## Assigned task:
Every record below must come back exactly as given.

## Materials provided:

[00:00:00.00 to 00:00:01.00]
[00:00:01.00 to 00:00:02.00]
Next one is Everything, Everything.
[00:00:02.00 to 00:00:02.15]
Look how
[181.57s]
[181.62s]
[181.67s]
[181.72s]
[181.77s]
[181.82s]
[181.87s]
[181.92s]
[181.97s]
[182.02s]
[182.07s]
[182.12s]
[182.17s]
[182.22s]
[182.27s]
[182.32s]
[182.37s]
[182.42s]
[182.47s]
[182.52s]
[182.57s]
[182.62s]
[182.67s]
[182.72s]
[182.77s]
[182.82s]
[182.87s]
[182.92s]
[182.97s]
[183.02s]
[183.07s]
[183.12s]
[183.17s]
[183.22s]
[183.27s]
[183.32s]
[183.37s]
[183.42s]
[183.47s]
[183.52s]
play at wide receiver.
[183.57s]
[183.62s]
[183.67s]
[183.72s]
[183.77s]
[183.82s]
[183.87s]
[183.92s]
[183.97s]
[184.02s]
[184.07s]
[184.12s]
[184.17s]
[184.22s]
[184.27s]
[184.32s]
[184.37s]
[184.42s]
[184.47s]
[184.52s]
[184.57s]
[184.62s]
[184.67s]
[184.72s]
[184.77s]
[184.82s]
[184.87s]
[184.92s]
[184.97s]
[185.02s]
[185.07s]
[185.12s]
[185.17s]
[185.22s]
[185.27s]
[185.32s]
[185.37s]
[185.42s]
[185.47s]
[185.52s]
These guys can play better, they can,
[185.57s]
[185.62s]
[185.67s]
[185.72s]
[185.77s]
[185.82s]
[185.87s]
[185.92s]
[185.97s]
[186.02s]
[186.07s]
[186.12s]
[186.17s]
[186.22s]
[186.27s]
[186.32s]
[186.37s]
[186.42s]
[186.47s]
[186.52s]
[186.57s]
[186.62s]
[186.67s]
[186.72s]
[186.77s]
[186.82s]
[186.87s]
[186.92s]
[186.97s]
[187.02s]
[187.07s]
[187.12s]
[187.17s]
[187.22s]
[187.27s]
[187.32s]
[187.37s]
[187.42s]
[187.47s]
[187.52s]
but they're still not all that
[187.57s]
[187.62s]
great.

## Final answer:
[00:00:00.00 to 00:00:01.00]
[00:00:01.00 to 00:00:02.00]
Next one is Everything, Everything.
[00:00:02.00 to 00:00:02.15]
Look how
[181.57s]
[181.62s]
[181.67s]
[181.72s]
[181.77s]
[181.82s]
[181.87s]
[181.92s]
[181.97s]
[182.02s]
[182.07s]
[182.12s]
[182.17s]
[182.22s]
[182.27s]
[182.32s]
[182.37s]
[182.42s]
[182.47s]
[182.52s]
[182.57s]
[182.62s]
[182.67s]
[182.72s]
[182.77s]
[182.82s]
[182.87s]
[182.92s]
[182.97s]
[183.02s]
[183.07s]
[183.12s]
[183.17s]
[183.22s]
[183.27s]
[183.32s]
[183.37s]
[183.42s]
[183.47s]
[183.52s]
play at wide receiver.
[183.57s]
[183.62s]
[183.67s]
[183.72s]
[183.77s]
[183.82s]
[183.87s]
[183.92s]
[183.97s]
[184.02s]
[184.07s]
[184.12s]
[184.17s]
[184.22s]
[184.27s]
[184.32s]
[184.37s]
[184.42s]
[184.47s]
[184.52s]
[184.57s]
[184.62s]
[184.67s]
[184.72s]
[184.77s]
[184.82s]
[184.87s]
[184.92s]
[184.97s]
[185.02s]
[185.07s]
[185.12s]
[185.17s]
[185.22s]
[185.27s]
[185.32s]
[185.37s]
[185.42s]
[185.47s]
[185.52s]
These guys can play better, they can,
[185.57s]
[185.62s]
[185.67s]
[185.72s]
[185.77s]
[185.82s]
[185.87s]
[185.92s]
[185.97s]
[186.02s]
[186.07s]
[186.12s]
[186.17s]
[186.22s]
[186.27s]
[186.32s]
[186.37s]
[186.42s]
[186.47s]
[186.52s]
[186.57s]
[186.62s]
[186.67s]
[186.72s]
[186.77s]
[186.82s]
[186.87s]
[186.92s]
[186.97s]
[187.02s]
[187.07s]
[187.12s]
[187.17s]
[187.22s]
[187.27s]
[187.32s]
[187.37s]
[187.42s]
[187.47s]
[187.52s]
but they're still not all that
[187.57s]
[187.62s]
great.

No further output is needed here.